Dans le monde de la prétention, Dune n’est pas en reste. En version imprimée, les livres sont une opéra spatial progressivement abstrait et dérangé sur un jeune homme et son fils, le ver-dieu de 3 500 ans. À l’écran, les films sont de longs économiseurs d’écran portentieux qui semblent vraiment détester les gens chauves, ou des préquels de séries HBO étonnamment mauvais. Mais deux médias où Dune n’a pas encore atteint toute sa prétention sont la photographie et la poésie – jusqu’à présent.

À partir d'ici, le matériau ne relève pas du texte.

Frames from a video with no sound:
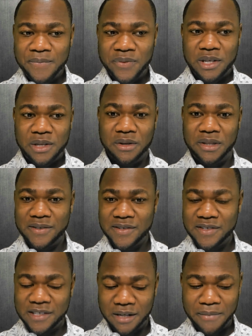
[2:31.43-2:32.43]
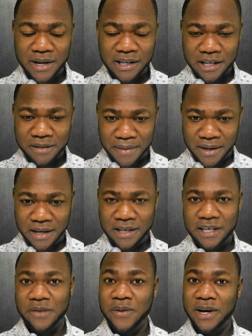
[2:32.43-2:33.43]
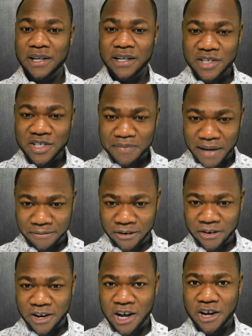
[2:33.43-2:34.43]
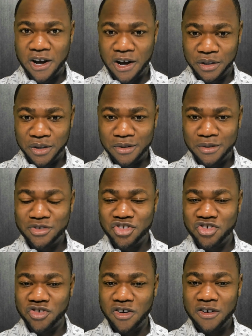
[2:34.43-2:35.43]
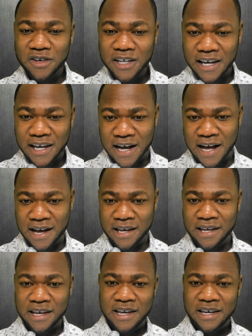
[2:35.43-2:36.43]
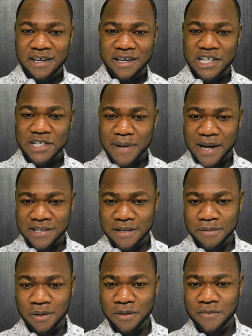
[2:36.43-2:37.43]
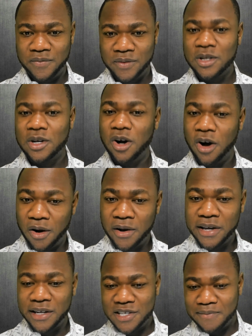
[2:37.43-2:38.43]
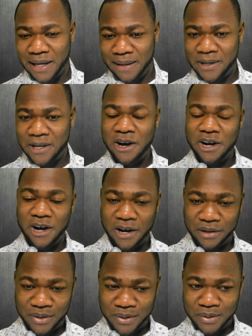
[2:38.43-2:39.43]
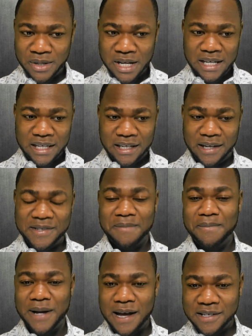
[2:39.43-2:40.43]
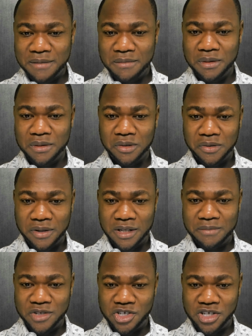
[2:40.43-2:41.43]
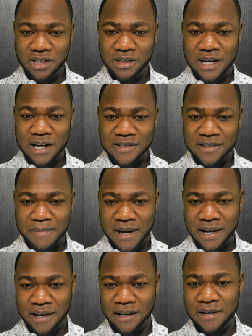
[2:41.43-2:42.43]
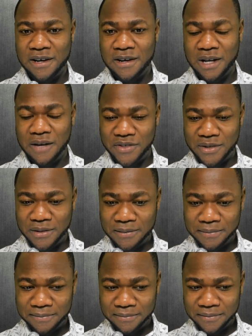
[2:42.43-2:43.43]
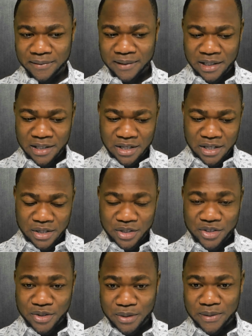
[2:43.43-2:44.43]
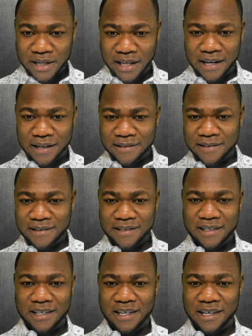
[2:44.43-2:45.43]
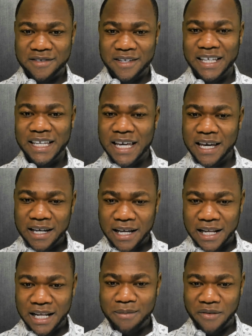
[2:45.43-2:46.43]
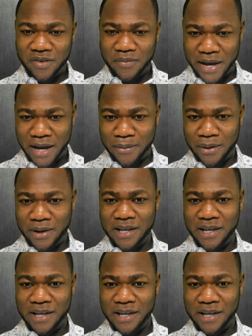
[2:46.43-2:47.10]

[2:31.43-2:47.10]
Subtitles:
Your thesis statement can be, well, in this paper, I argue strong AI is possible. Or in this paper, I argue it is impossible to create a machine that has a mind of its own. So again, it's the key claim of your paper. It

Parce que la semaine prochaine, le directeur de la photographie de Dune, Greig Fraser, et l’acteur de Dune, Josh Brolin, présenteront une exposition de photographie et de poésie de Dune : Expositions. Vous avez peut-être entendu parler de Dune : Expositions. C’est un livre de table basse à 50 livres de photographies des coulisses qui est sorti en février. Non pas que vous le reconnaîtrez nécessairement comme tel, car le livre se présente comme un « mémoire artistique exploratoire ».
Il est vrai que les photographies de Dune : Expositions sont évocatrices, indépendamment des poèmes avec lesquels elles sont présentées. Et si vous devez faire ce genre de choses pour un film, cela devrait probablement être Dune. Tout dans Dune est si grandiose qu’il invite à la raillerie, de son ton bombastique et sans cesse sérieux à son refus agressif d’admettre qu’un film sur un désert rempli de gros pénis avec des bouches d’anus pourrait en fait être un peu ridicule.